Впрочем, уже менее чем через минуту полковник быстрым шагом приблизился к нашей кадетской четверке.
— Молодая графиня, сие у вас артефакт? — после формального приветствия указал он Воронцовой на ее знаменитый перстень.
— Совершенно верно, господин полковник, — рассеянно кивнула Милана.
— Перед поединком извольте снять, — сухо потребовал Репнин.
— Это фамильная реликвия, — вскинув голову, непонимающе нахмурилась Воронцова. — И она не снимается.
— Я понимаю, что фамильная, — невозмутимо заявил гвардеец. — Но Его сиятельство граф Василий настаивает. Вам помочь избавиться от перстня?
— Господин ротмистр! — обернулась Милана на Петрова-Боширова. — Разве такого рода фамильные артефакты не дозволены современным дуэльным кодексом?
— В том случае, если против их наличия не возражает противник, — любезно пояснил жандарм. — Обычно так и происходит, но раз в нашем случае граф Василий изволит протестовать…
— Он же у нее не снимается! — вмешался я — и тут же удостоился пары скептических полуулыбок: при этом, вроде бы, сочувственной — от жандарма и откровенно уничижительной — от Репнина.
— Граф Ростопчин так боится проиграть в схватке, что идет на слом неписаной традиции? — язвительно осведомилась между тем Милана.
— Сие его законное право, сударыня, — развел руками ротмистр.
— Его сиятельство поймет, если вы откажетесь драться на сих условиях, молодая графиня, — в свою очередь высокомерно обронил гвардеец.
— Не дождется! — угрюмо буркнула Воронцова.
— Пойдемте, я помогу вам с перстнем… и с пальцем, — аккуратно тронула Милану за локоть фон Ливен.
— Если угодно, господин поручик также к вашим услугам, — показал Воронцовой глазами на скромно державшегося в стороне жандармского лекаря Петров-Боширов.
— Благодарю, господин ротмистр, мы сами справимся, — процедила Милана и вместе с Терезой двинулась в сторону дамской комнаты.
Убрались восвояси и оба контролера.
— Как думаешь, сильно ее ослабит отсутствие перстня? — шепотом спросил я у Муравьевой, неприязненно глядя вслед Репнину.
«Весьма», — опередив Машу, ответила Оши.
«И что делать?» — перешел на безмолвный диалог и я.
«Теперь уже ничего не поделаешь…»
«Ладно хоть я ночью у графа Василия добрый кус оттяпала, — столь же беззвучно бросила Муравьева. — Милана справится!»
«Конечно, справится! — поспешил подхватить я. — Но Ростопчин — свинья, конечно!»
«Поверь: еще какая!» — хмыкнула Маша.
«После того, как он велел пропустить Терезу с Пири, я просто подумал, что граф склонен поступать…» — хотел сказать: «благородно», но слово это настолько не вязалось у меня сейчас с Ростопчиным, что осекся.
«Не допусти граф Василий Пири — его бы потом обвинили в попрании дуэльного кодекса, — заметила Оши. — А насчет перстня, как справедливо отметил господин ротмистр, Ростопчин полностью в своем праве. Формального нарушения нет, а на досужие пересуды ему начхать!»
В этот момент к нам вернулись Воронцова и фон Ливен. Все пальцы у молодой графини были на месте, но перстень на безымянном левой руки отсутствовал.
Свой китель Милана несла, перекинув через локоть — как видно, сняла в дамской комнате и не стала снова надевать в преддверии поединка. На манжете белой рубашки я заметил у нее два бурых пятнышка — должно быть, следы от скоротечной операции по удалению фамильного кольца. Почти машинально сложив пальцы в щепоть, я убрал кровь с рукава девушки.
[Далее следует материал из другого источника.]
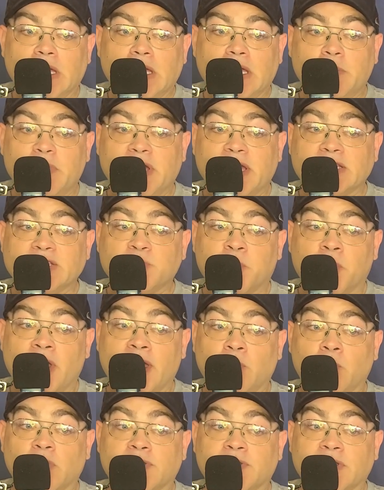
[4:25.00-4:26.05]
He begins play
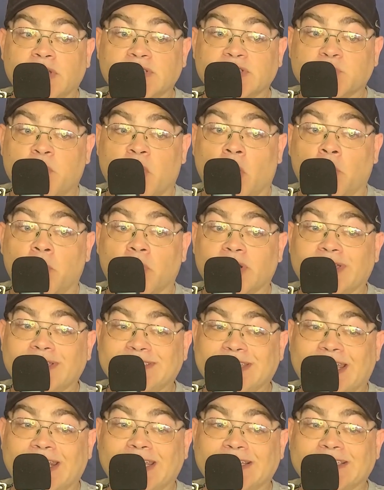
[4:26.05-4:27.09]
with his spellbook
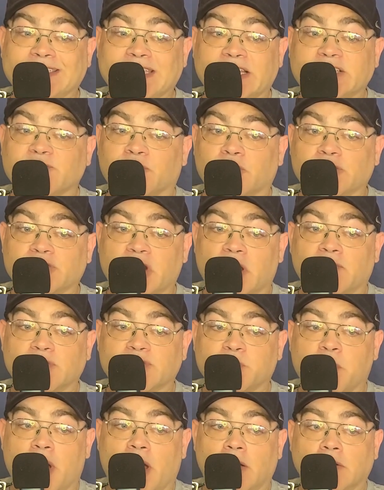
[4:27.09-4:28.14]
containing 6 first-level
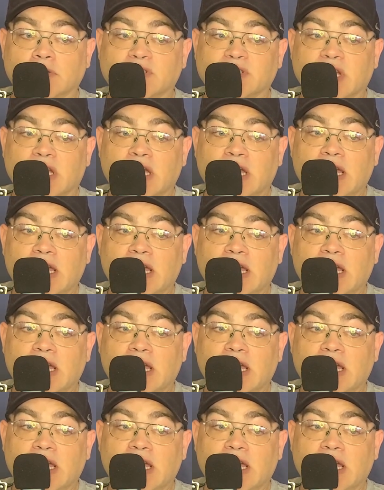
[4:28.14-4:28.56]
spells.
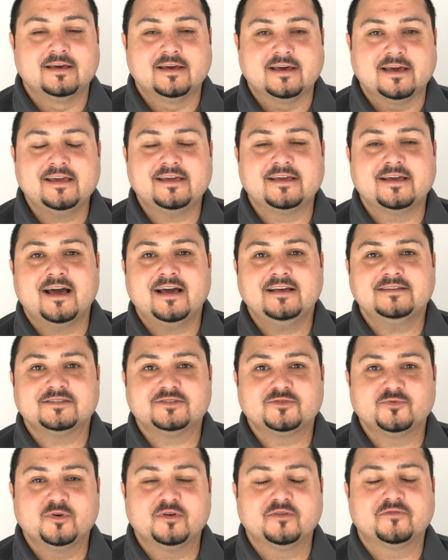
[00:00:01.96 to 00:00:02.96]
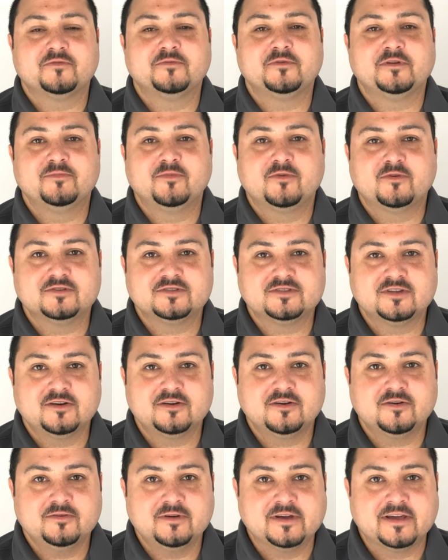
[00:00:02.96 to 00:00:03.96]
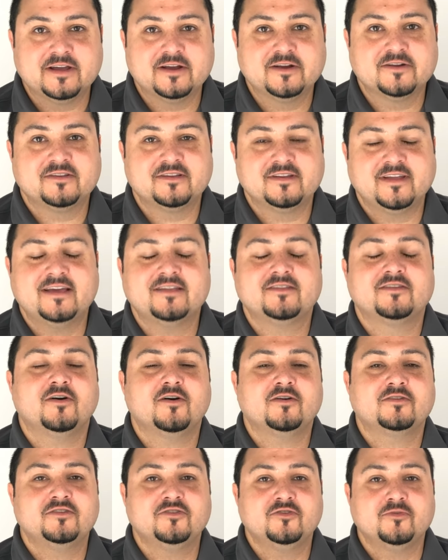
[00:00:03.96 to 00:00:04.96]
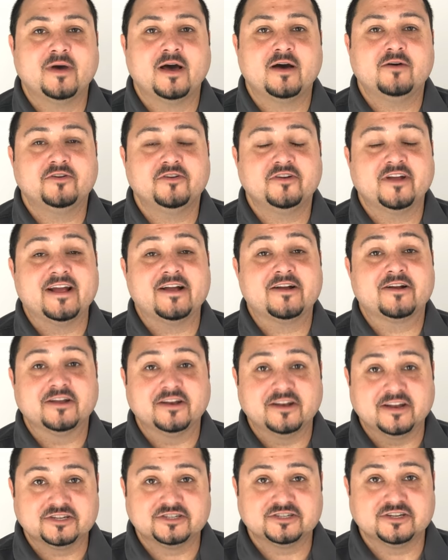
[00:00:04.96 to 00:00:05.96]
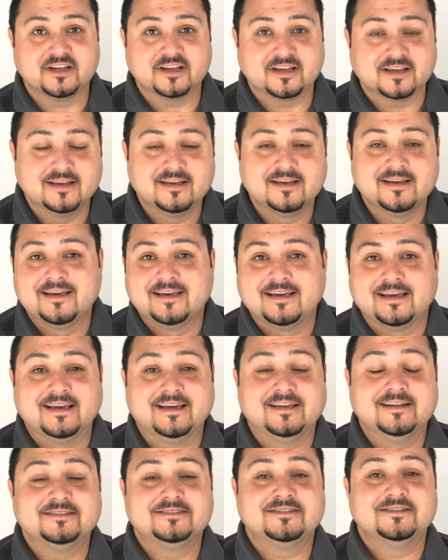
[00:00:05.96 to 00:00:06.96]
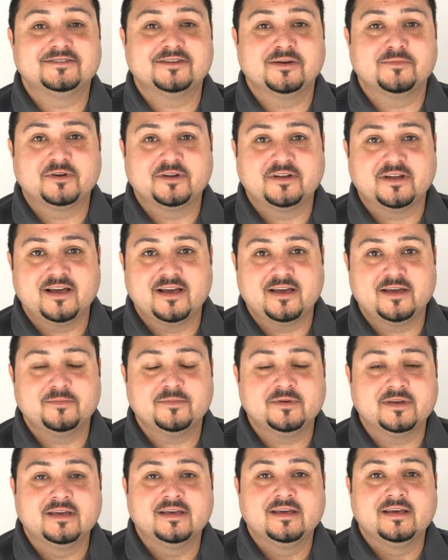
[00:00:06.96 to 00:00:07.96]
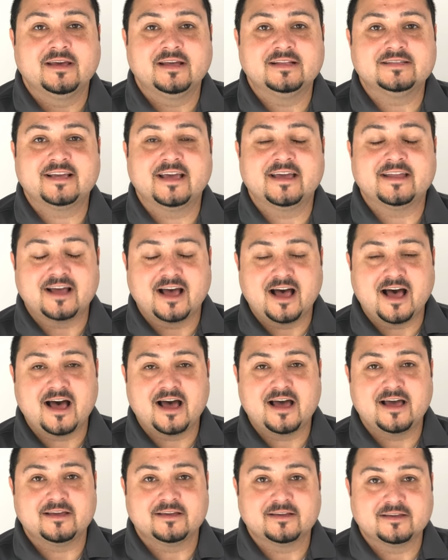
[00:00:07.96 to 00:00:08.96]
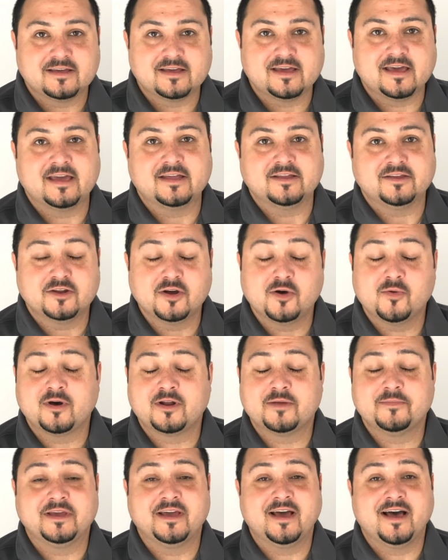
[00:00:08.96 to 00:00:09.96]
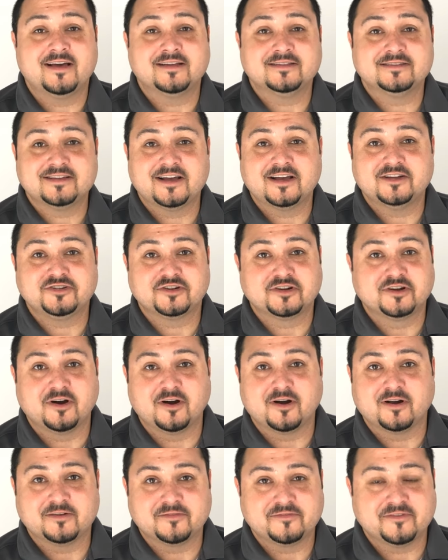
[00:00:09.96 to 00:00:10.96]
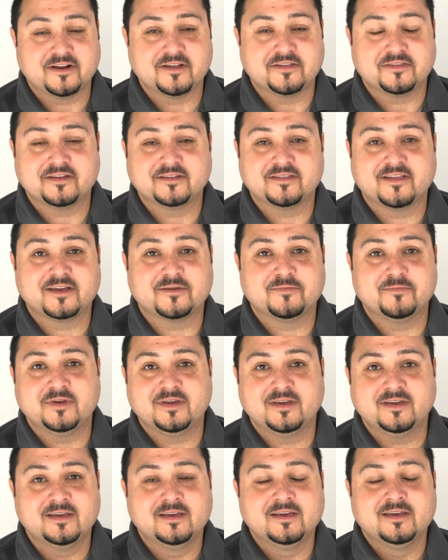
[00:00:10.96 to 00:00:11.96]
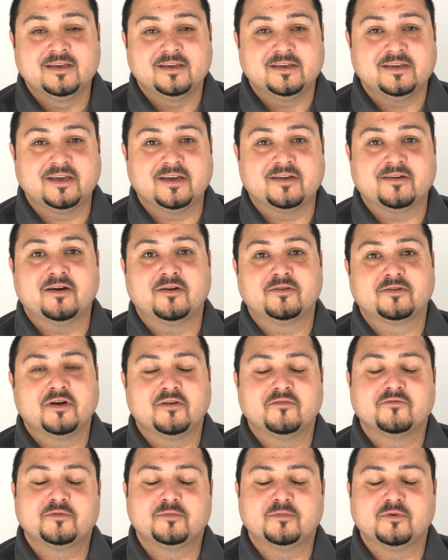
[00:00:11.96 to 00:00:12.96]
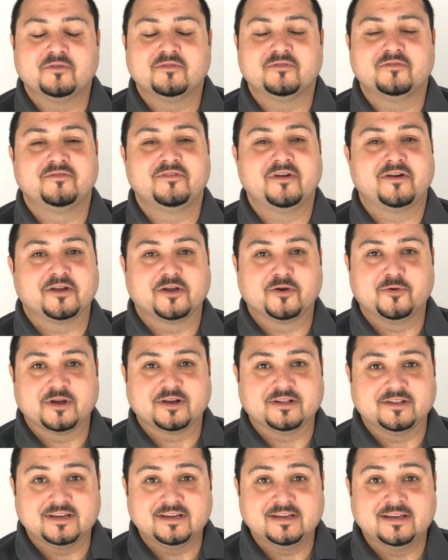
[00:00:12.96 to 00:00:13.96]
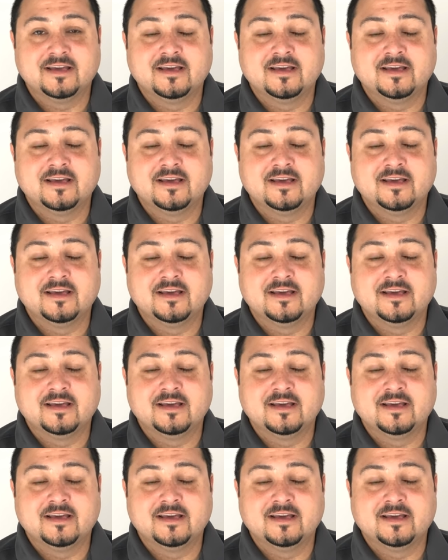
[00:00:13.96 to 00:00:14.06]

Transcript: Hey guys, it's Will from DeBoer's Auto here today to talk to you about your air conditioning. It is the summertime, it's getting hot, and you don't want to be hot inside your car. If you're anything like me, you get uncomfortable very quickly.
— Благодарю, — кивнула мне Воронцова. — Сегодня мне следует выглядеть безупречно…
Прозвучало это, надо признать, мрачновато.
— Ты его вынесешь, — как сумел более уверенно заявил я. — Со свистом!
— Согласна без свиста… Говорят, если свистеть — денег не будет, — выдавила улыбку Милана. — А мне это сейчас как никогда актуально…
— Так это ж Ростопчин просвистит — ему и деньги терять! — с жаром поддержала меня Муравьева. Правда, в глазах ее, кои от Воронцовой Маша предусмотрительно отвела, читалось совсем иное, что-то вроде: «Ох, зря мы все это затеяли! Ох, зря!» Но ни вслух, ни даже безгласно длинноножка этого, конечно, не произнесла.
— Молодая графиня, извольте проследовать в зимний сад! — донесся в этот момент до нас деловитый голос Петрова-Боширова.